DETAILED DESCRIPTION OF THE DRAWINGS
[0067] In the accompanying drawings, FIGS. 1 to 18 deal with prior
art comparisons and illustrations of a novel method of preparing a
clay masterbatch from a pristine clay and a carrier plastics
compound having one or more functional groups.
[0068] The manufacture of pristine clay masterbatches is described
in co-pending patent application PCT/SG2004/000212 to the same
applicant and the contents thereof are incorporated herein by
cross-reference and disclosure.
[0069] FIGS. 19 to 23 are directed to the preparation of
thermoplastic polymer/pristine clay composites according to the
present invention.
[0070] In preparation of the clay masterbatch, the pristine clay is
first dispersed in water to form a dispersion. This causes swelling
of the individual clay particles by penetration of the water into
the clay gallery spaces.
[0071] The water dispersion is then exchanged with an organic
solvent. The choice of solvent and the conditions of exchange are
such that the swollen state of the clay is maintained. By using an
organic solvent, the amount of modifiers can be reduced while
exfoliation of the clay particles is improved. Substantially
complete exfoliation can be achieved in at least the preferred
forms of the process.
[0072] The organic solvent used in this process facilitates the
reaction between the modifier and the clay and also facilitates the
uniform dispersion of the clay layers in the monomers, oligomers or
polymers. The organic solvent can also act as a solvent for such
monomers, oligomers or polymers.
[0073] The organic solvent can be a polar or non-polar solvent. If
it is non-polar and is not miscible with water, it will usually be
used with a polar solvent. By such a solvent system, compatibility
of the system with the hydrophilic clay layers and the hydrophobic
molecules which may be used as a modifier or as the monomer,
polymer or oligomer can be achieved.
[0074] The organic solvent is preferably of a low boiling point in
order that the reactions are conducted at a low temperature and so
that the solvent after performing its function can be easily
removed by evaporation.
[0075] The organic solvents will thus be preferred including, but
are not limited to ketones such as acetone, methyl ethyl ketone,
methyl isobutyl ketone and cyclohexanone; alcohols such as
methanol, ethanol, propanol, n-butanol, i-butanol, sec-butanol and
tert-butanol; glycols such as ethylene glycol, propylene glycol and
butylene glycol; esters such as methyl acetate, ethyl acetate,
butyl acetate, diethyl oxalate and diethyl malonate; ethers such as
diethyl ether, ethylene glycol dimethyl ether, diethylene glycol
dimethyl ether and tetrahydrofuran; halogenated hydrocarbons such
as dichloromethane, 1,2-dichloroethane, 1,4-dichlorobutane,
trichloroethane, chlorobenzene and o-dichlorobenzene; hydrocarbons
such as hexane, heptane, octane, benzene, toluene and xylene.

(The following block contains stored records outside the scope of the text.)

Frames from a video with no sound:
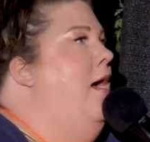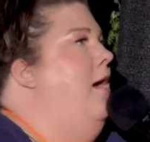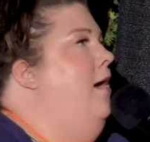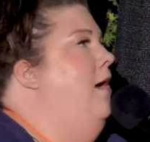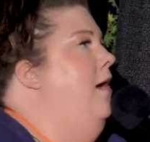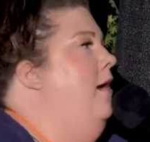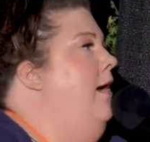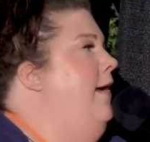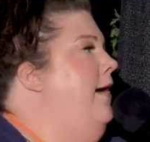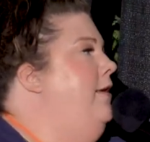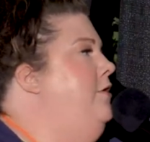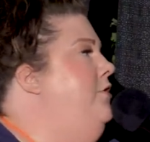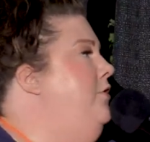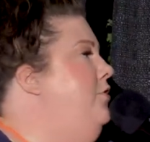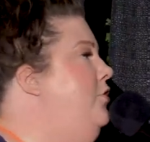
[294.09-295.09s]
I
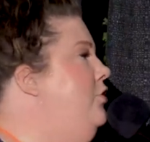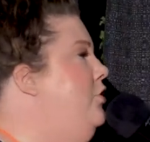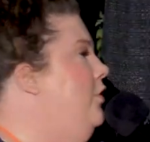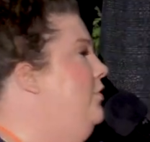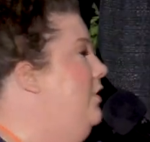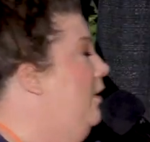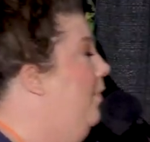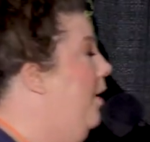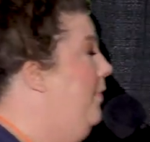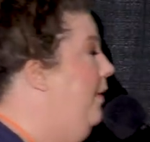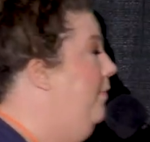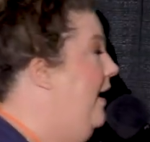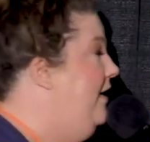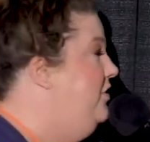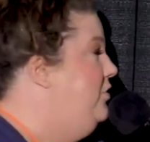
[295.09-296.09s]
got to do 2 shows on the
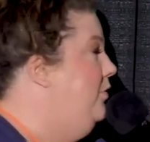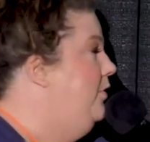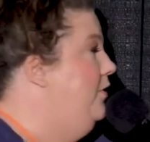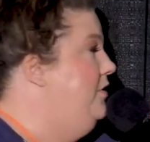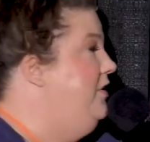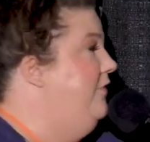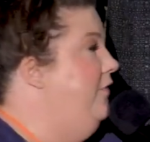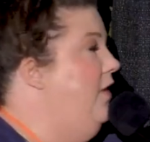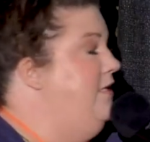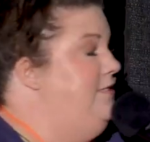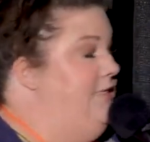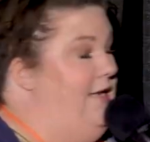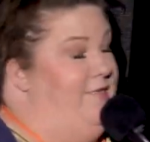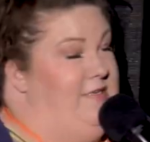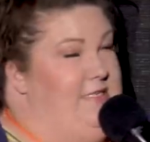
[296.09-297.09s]
Bumping Mics tour with Jeff
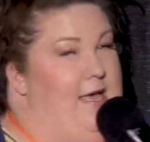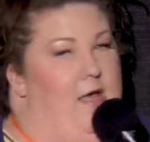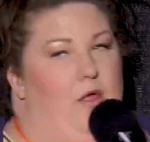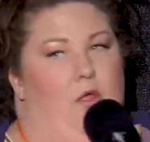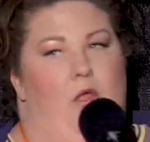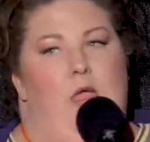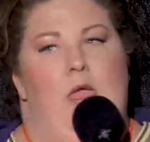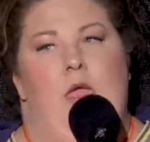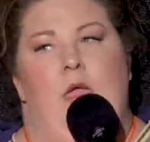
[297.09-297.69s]
Ross and David Tell.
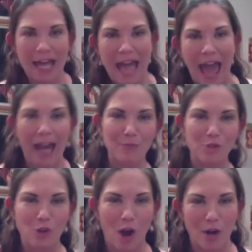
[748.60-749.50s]
and I'm
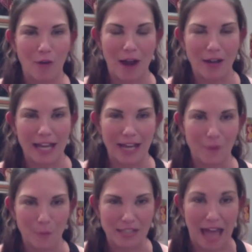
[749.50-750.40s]
strutting around and kick
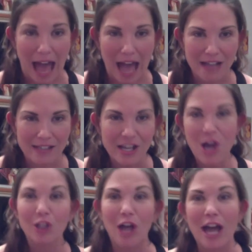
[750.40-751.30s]
everyone's ass.
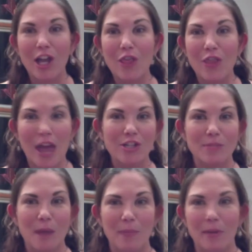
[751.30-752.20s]
Like they just
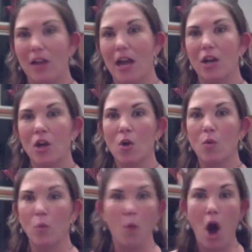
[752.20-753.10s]
might be like,
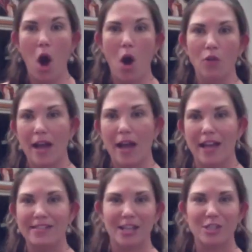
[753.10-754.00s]
whoa, like
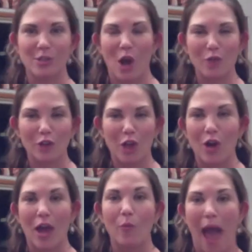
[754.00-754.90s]
sensory overload.
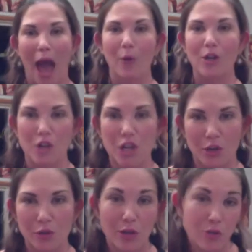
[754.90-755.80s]
And how do I treat
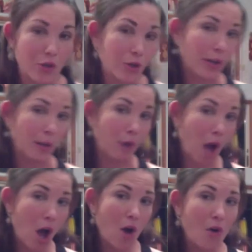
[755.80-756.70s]
you? Do I treat you like a
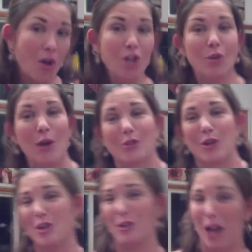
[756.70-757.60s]
bro? Do I
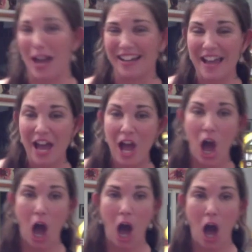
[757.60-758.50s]
treat you like
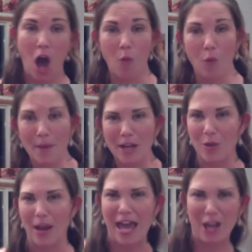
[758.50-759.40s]
woman? Do
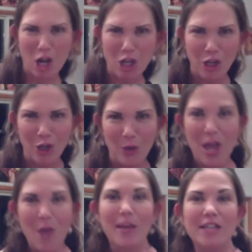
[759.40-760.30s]
I hit on you?
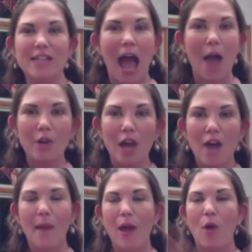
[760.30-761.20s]
Because
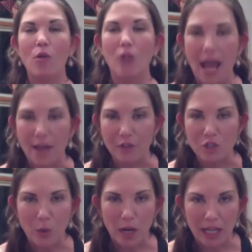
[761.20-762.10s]
my whole life for
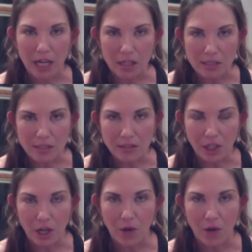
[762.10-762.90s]
20 years, you know,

Others include N-methyl-2-pyrrolidone, N,N-dimethylacetamide,
N,N-dimethylformamide, dimethyl sulfoxide, tetramethylurea,
hexamethylphosphoric triamide, and gamma-butyrolactone. These
solvents may be used either singly or in any combination thereof. A
solvent or a combination thereof with a boiling point below
100.degree. C. is generally preferred for ease of handling and low
cost.
[0076] In the process, the clay is first mixed with water. The
ratio of clay to water can vary from 1:1 to 1:1000. Preferably from
1:2 to 1:500, more preferably from 1:5 to 1:200.
[0077] The ratio of the amount of water to the amount of organic
solvent can vary widely as long as the clay remains in a swollen
state. The amounts can vary from 1:1 to 1:50.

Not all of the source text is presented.